Quill thought for a moment before deciding what could be the most badass thing he could say to make you want him in this exact moment.
"So is like seduction a thing you're good at too, because you are stinkin' awesome with it so far!" Yes, Quill. That was the most badass thing ever. That stopped you in your tracks. Yes, he was cute and right on the money you couldn't lie. Sometimes working for HYDRA, you had to fuck the information out of whoever. It didn't matter if it was an old politician, or a young woman working as a librarian, (yes, it's happened. You needed archived newspapers!) HYDRA didn't care. Whenever you were under whatever they put in you, you didn't care much either. Moving your attention towards his face (god, he was cute) you slowly stepped towards him, pushing him into the ship's wall.
"Seduction is a...natural talent of mine," leaning closer towards his ear, speaking in only a whisper, "I'm glad to know I've still got it." And with that, you couldn't help but walk away back to the team(s), so you could have a mic-drop moment.
Quill's POV
Oh fuck.

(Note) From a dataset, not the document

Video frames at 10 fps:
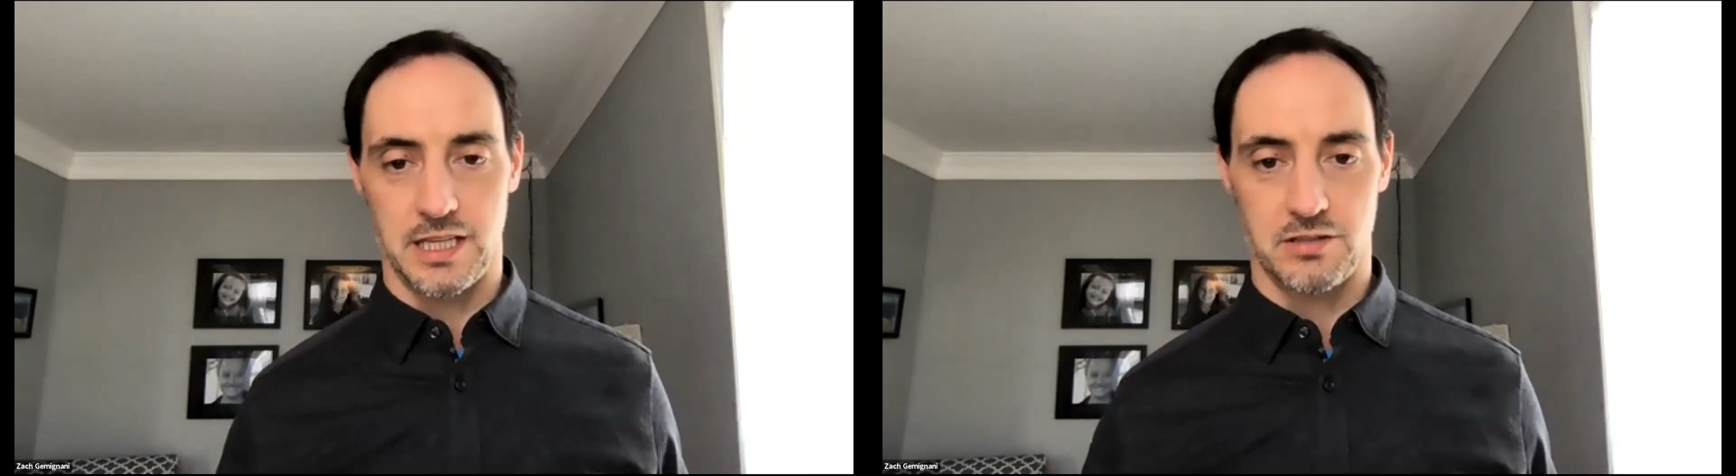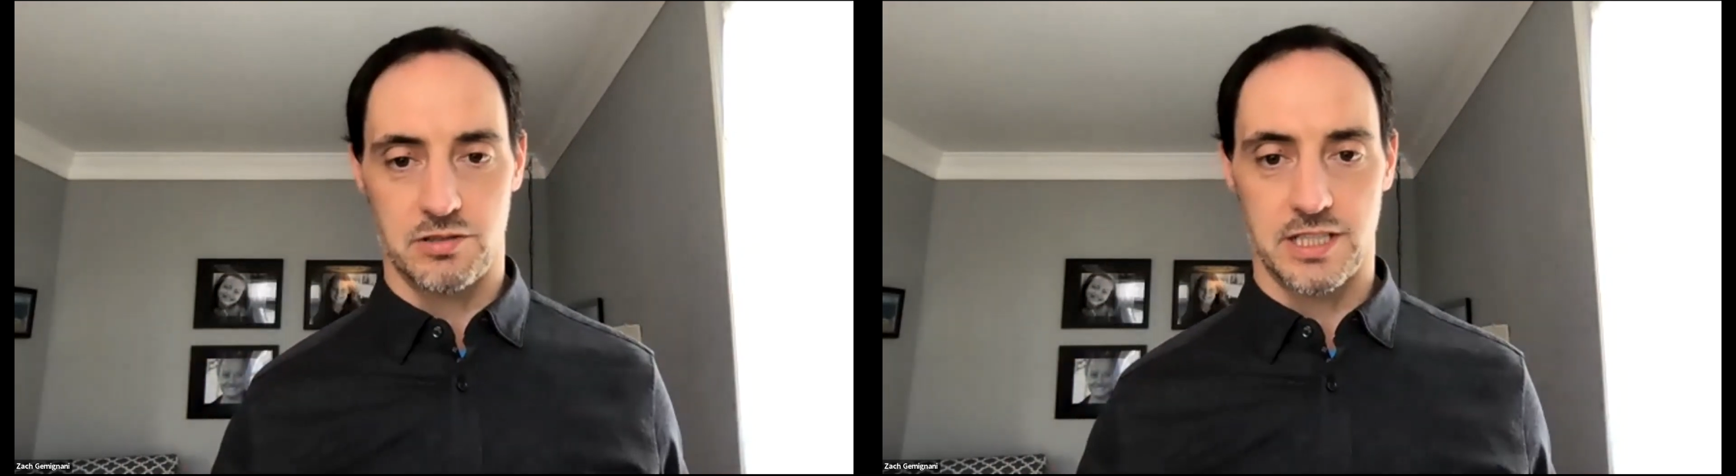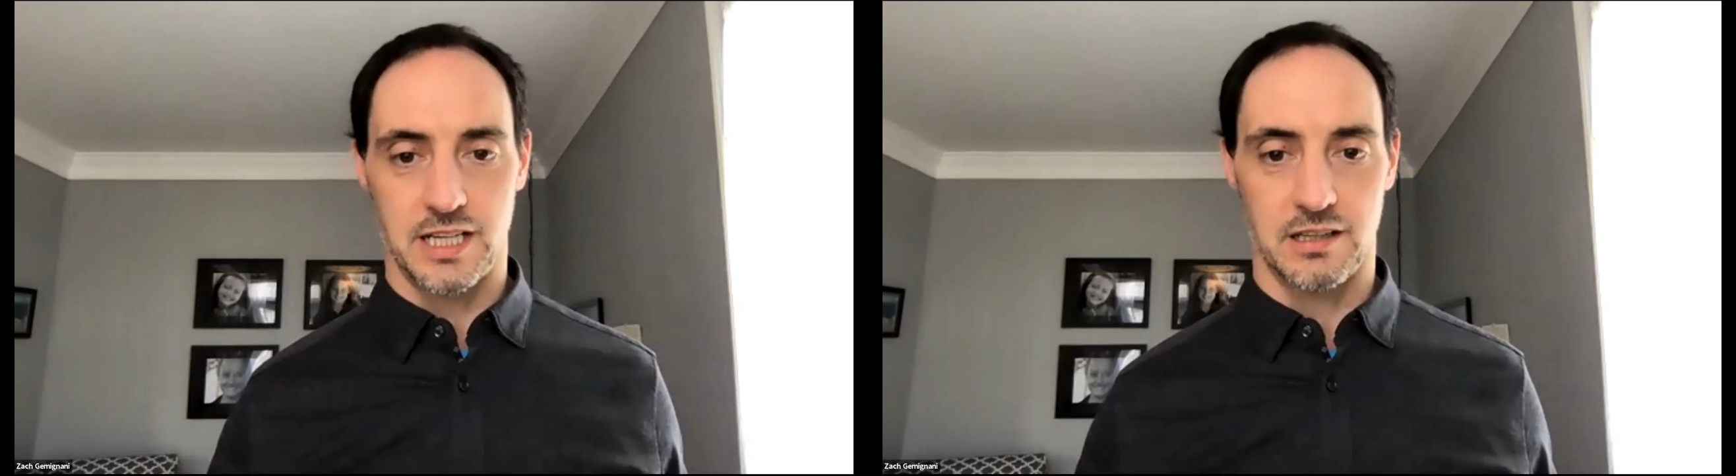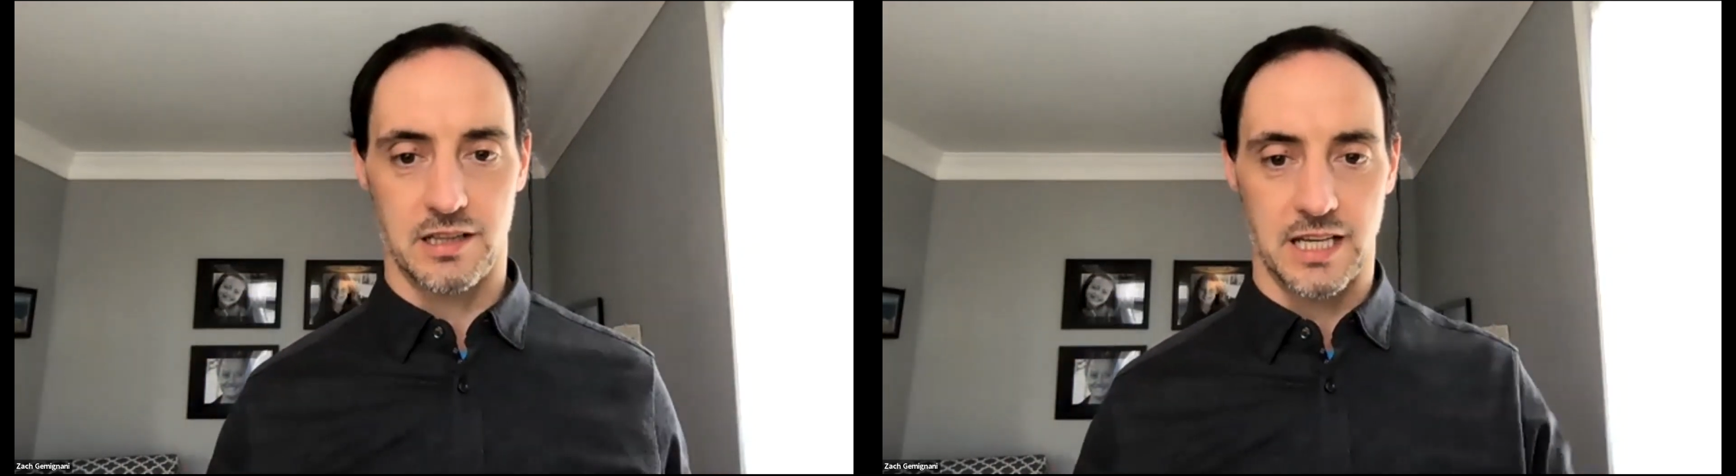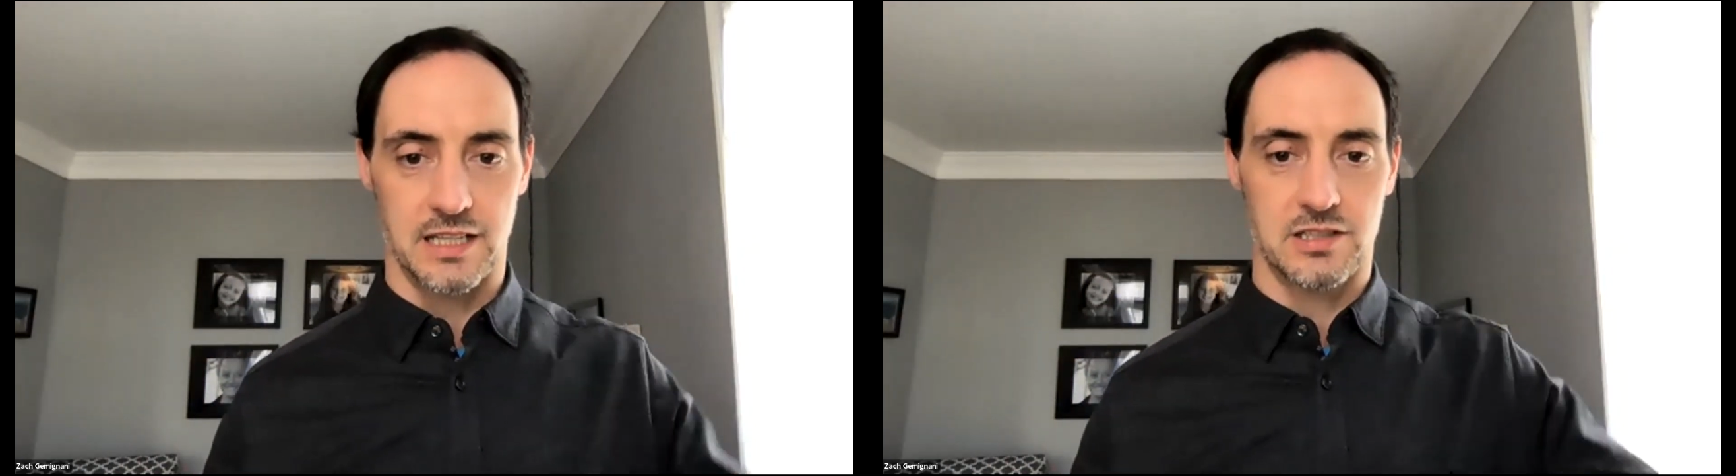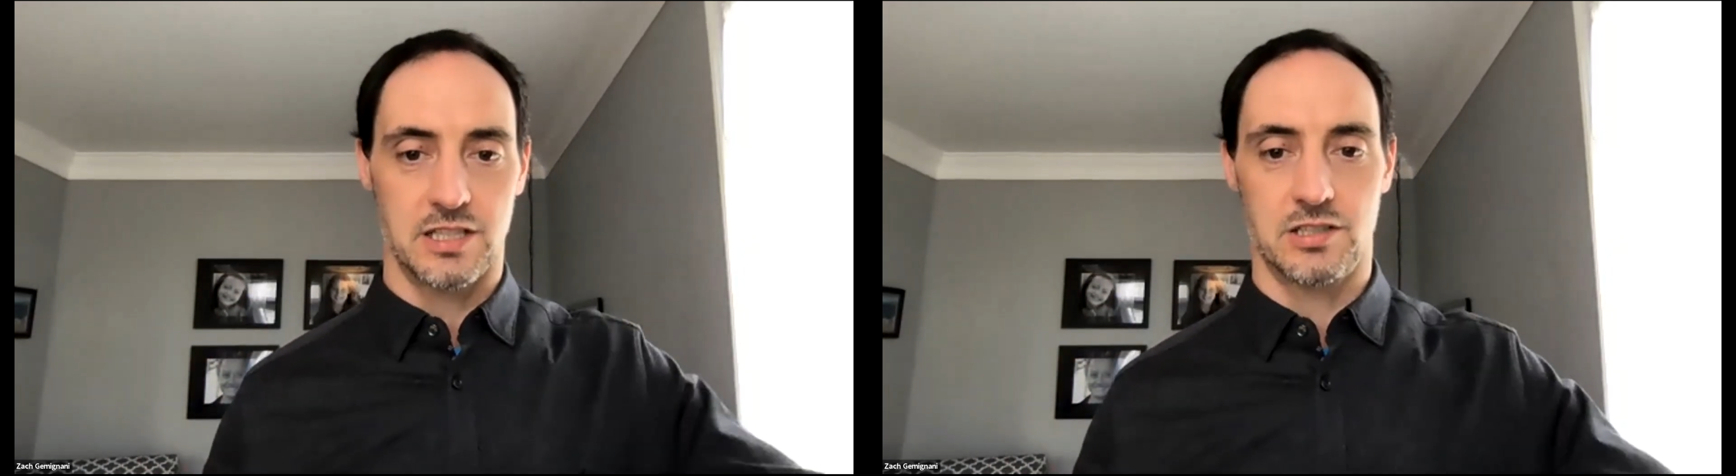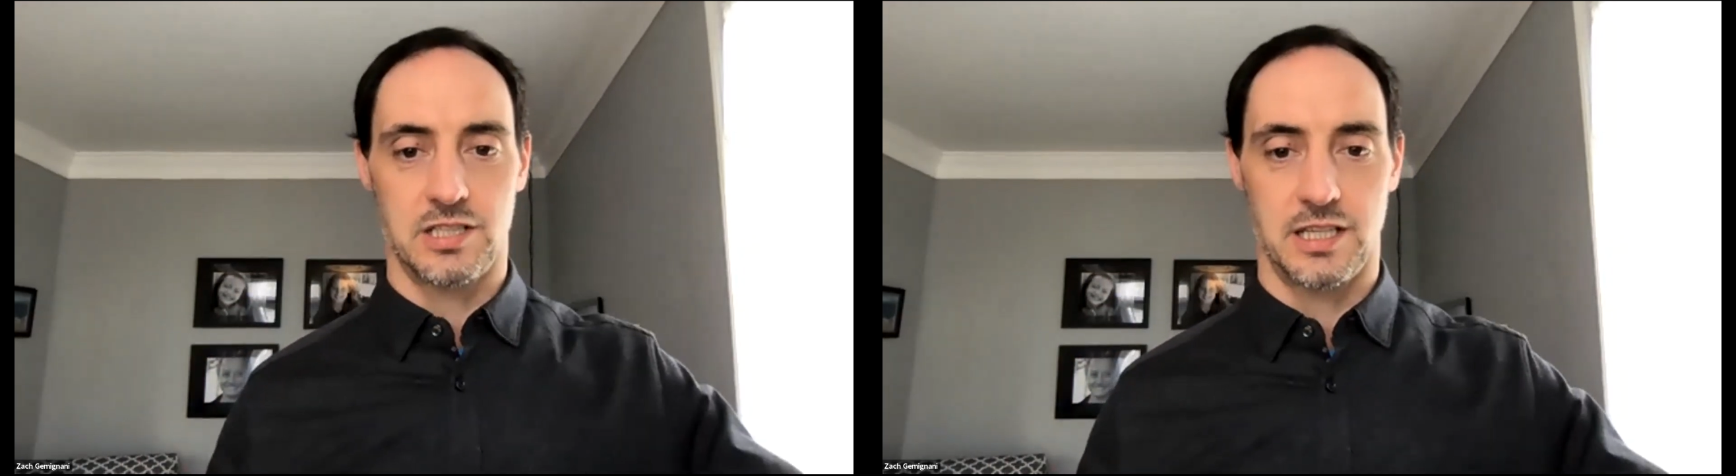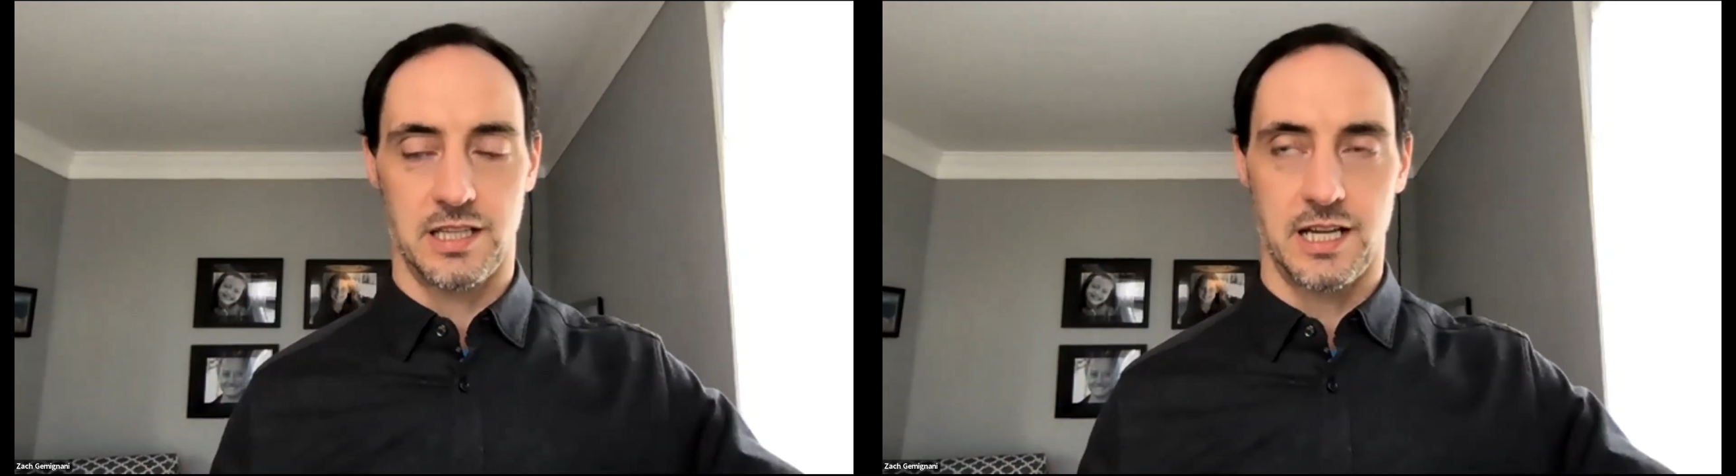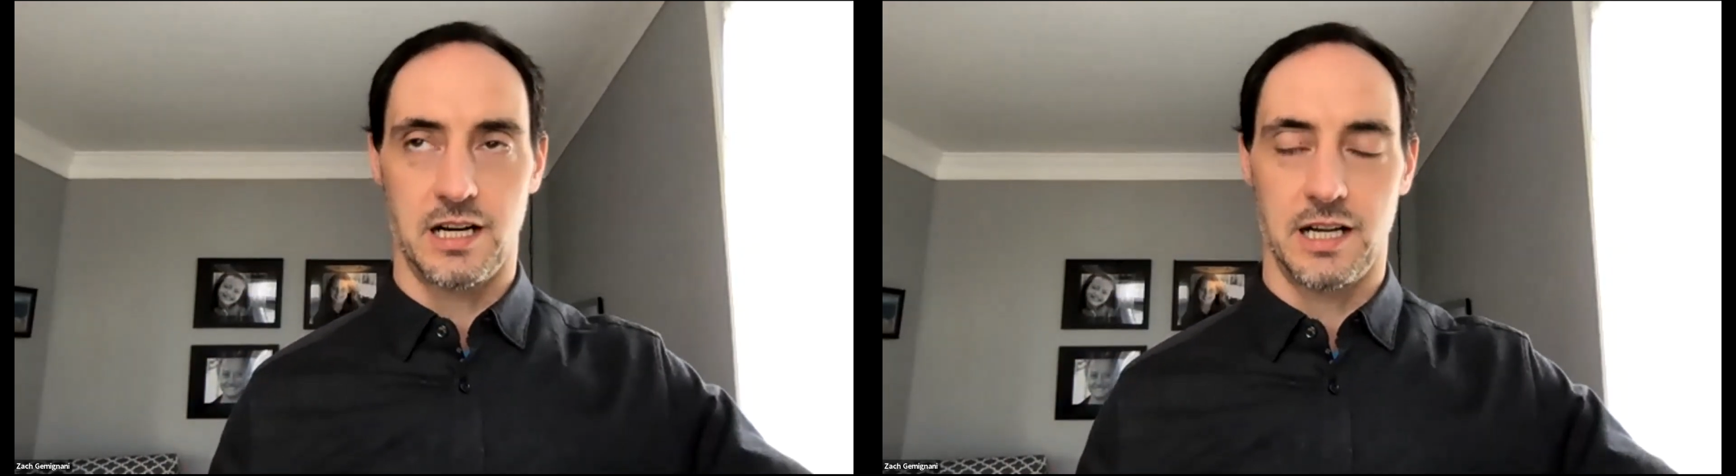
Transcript: interesting things that you're seeing there.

Oh fuck oh fuck oh fuck oh fuck oh fuck. Damn, that was a sexy woman. With that suit of yours, holy shit, Quill couldn't help but get a boner as you walked away. Your ass, your hips, your waist., your boobs. The way your suit sat so comfortably on you, yet tight enough to make sure everything was highlighted-- the pastel blue lining, with your multiple guns and daggers held up around your waist, and on your legs. Those boots. Shit. Damn. All of it, working together to paint a beautiful, porn-worthy picture.
Following you back to the team (at a safe distance, he couldn't let you see the incredibly embarrassing boner in his pants) he kept thinking about how Gamora would react to his crush on you--would she care? Selfishly, he wanted her to care but he knew deep down she really wouldn't. They had ended on such good terms, and they still worked so well together but Quill knew it wouldn't work. He didn't know if he'd be able to have a real future with her, even though it's what he yearns for. That's right, Quill is a yearner.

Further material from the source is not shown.